[Dataset entries]
++++++++++

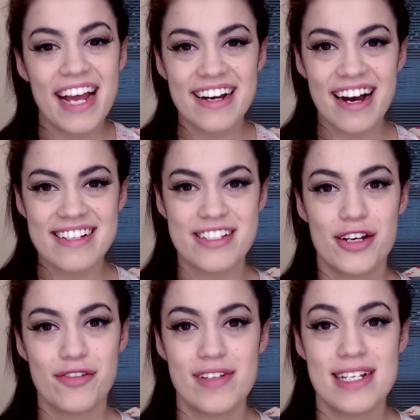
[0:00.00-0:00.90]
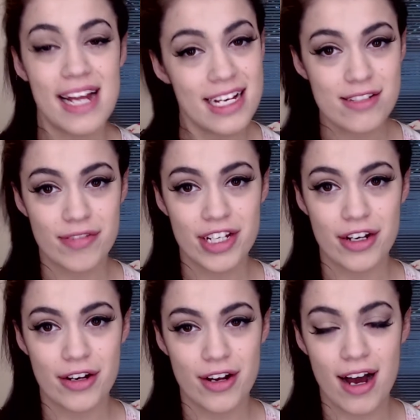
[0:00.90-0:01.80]
guys, so for today's
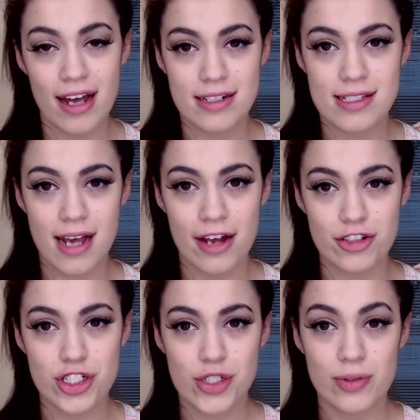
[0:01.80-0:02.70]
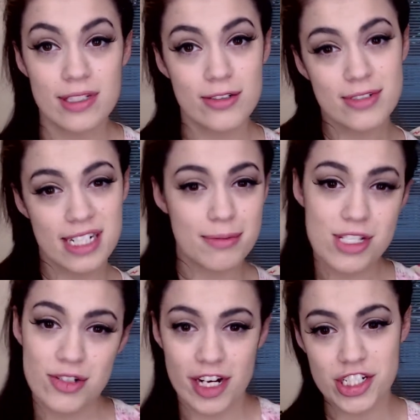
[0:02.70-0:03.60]
video I decided to do a little
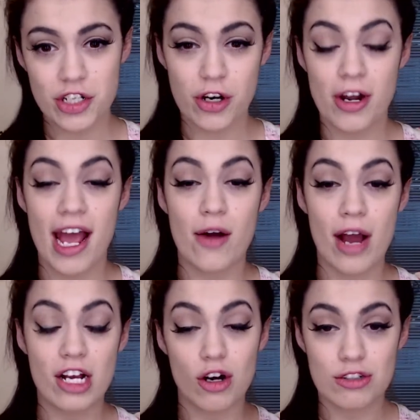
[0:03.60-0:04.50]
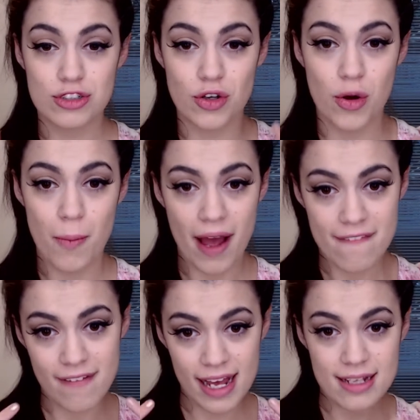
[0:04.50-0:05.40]
demonstration on how I contour my
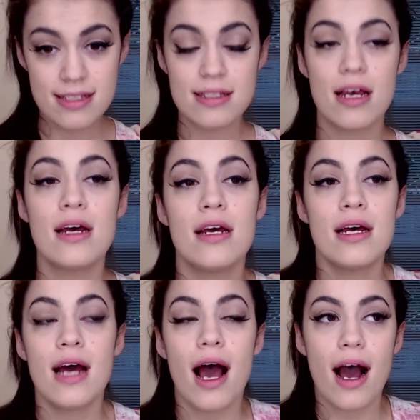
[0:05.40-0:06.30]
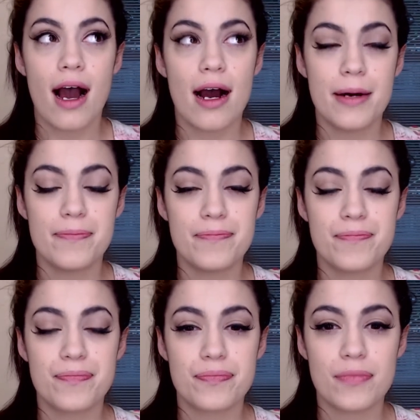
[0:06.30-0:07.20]
face.
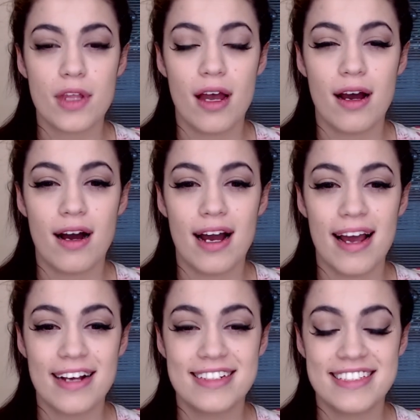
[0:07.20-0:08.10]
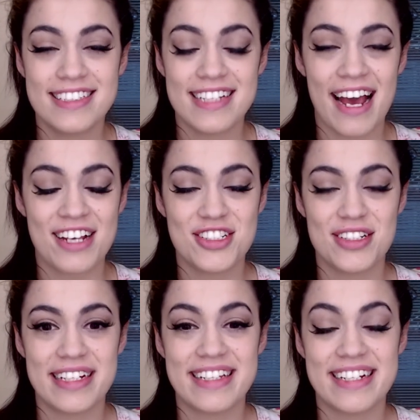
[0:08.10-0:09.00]
This is
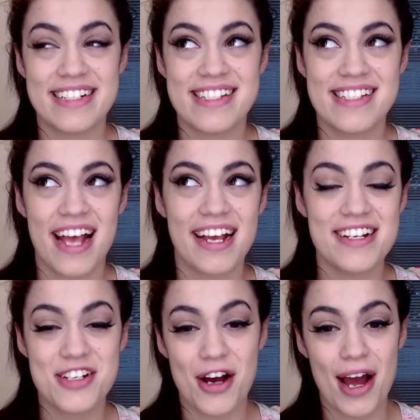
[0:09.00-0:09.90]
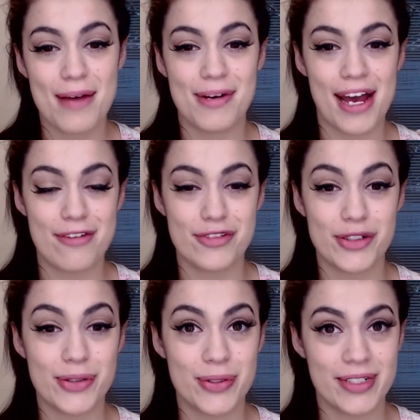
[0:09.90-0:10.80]
actually the second time I have
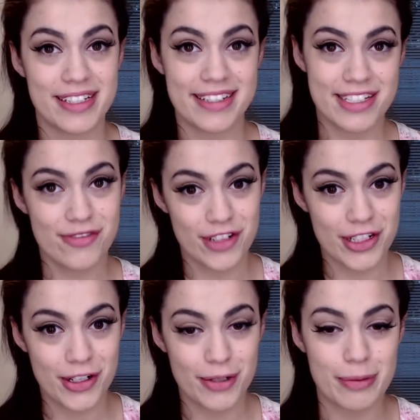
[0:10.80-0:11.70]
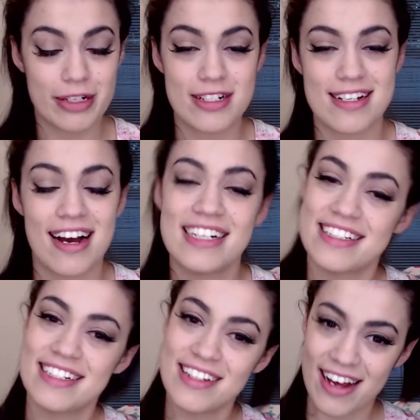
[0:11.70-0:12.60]
recorded this video because I
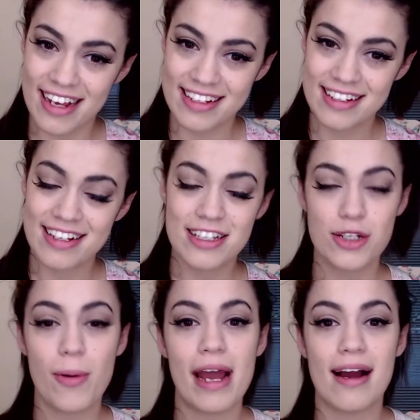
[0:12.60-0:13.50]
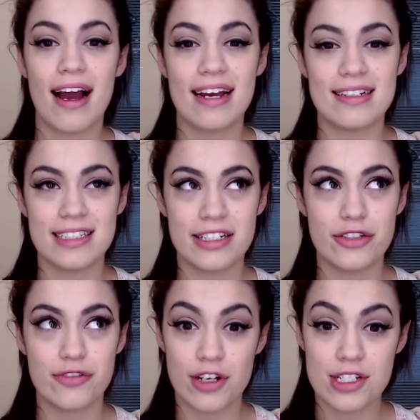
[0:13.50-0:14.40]
didn't like the way I did it the
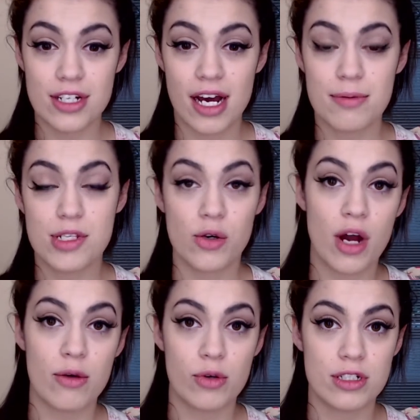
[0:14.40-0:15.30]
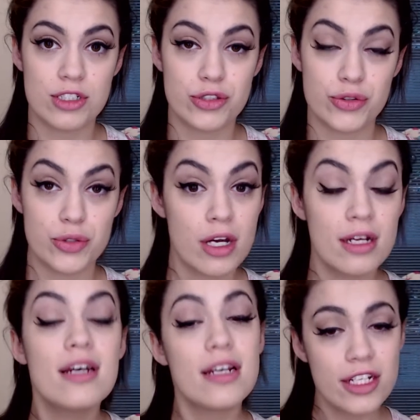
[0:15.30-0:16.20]
first time, so I wanted to,
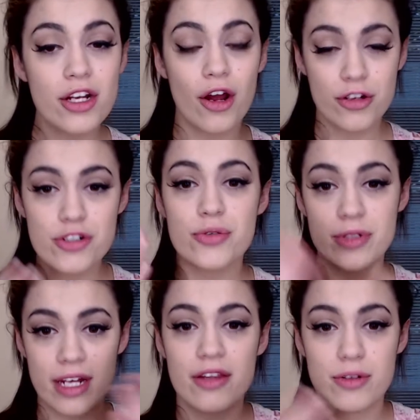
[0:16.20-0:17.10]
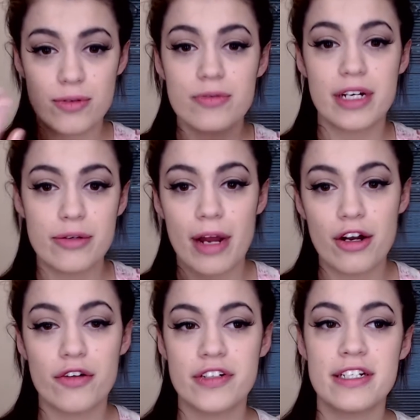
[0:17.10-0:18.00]
do another rerun
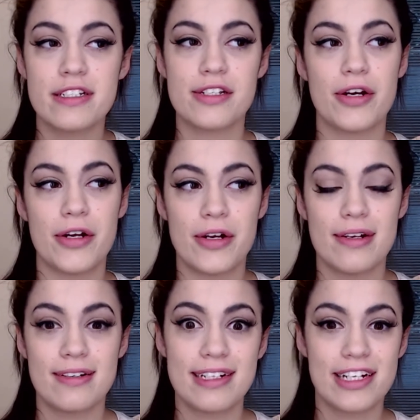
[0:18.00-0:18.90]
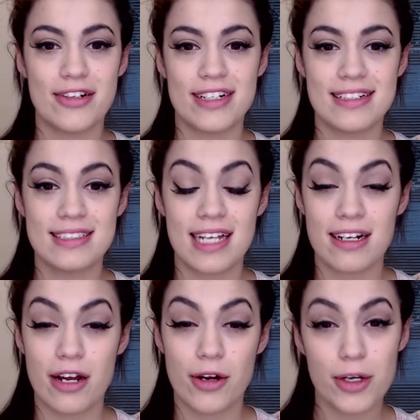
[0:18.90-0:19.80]
of it. So here it is, and
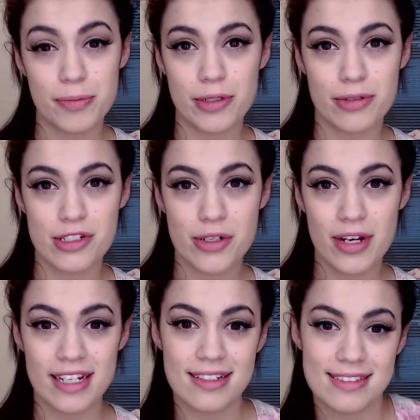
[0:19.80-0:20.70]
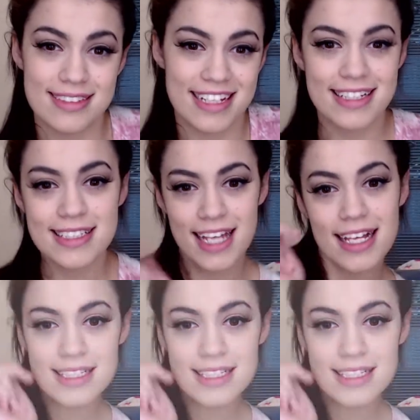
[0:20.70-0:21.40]
I hope you enjoy it. Let's get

++++++++++

Could you output the lines above exactly, with no pictures included?

[0:00.00-0:00.90]
[0:00.90-0:01.80]
guys, so for today's
[0:01.80-0:02.70]
[0:02.70-0:03.60]
video I decided to do a little
[0:03.60-0:04.50]
[0:04.50-0:05.40]
demonstration on how I contour my
[0:05.40-0:06.30]
[0:06.30-0:07.20]
face.
[0:07.20-0:08.10]
[0:08.10-0:09.00]
This is
[0:09.00-0:09.90]
[0:09.90-0:10.80]
actually the second time I have
[0:10.80-0:11.70]
[0:11.70-0:12.60]
recorded this video because I
[0:12.60-0:13.50]
[0:13.50-0:14.40]
didn't like the way I did it the
[0:14.40-0:15.30]
[0:15.30-0:16.20]
first time, so I wanted to,
[0:16.20-0:17.10]
[0:17.10-0:18.00]
do another rerun
[0:18.00-0:18.90]
[0:18.90-0:19.80]
of it. So here it is, and
[0:19.80-0:20.70]
[0:20.70-0:21.40]
I hope you enjoy it. Let's get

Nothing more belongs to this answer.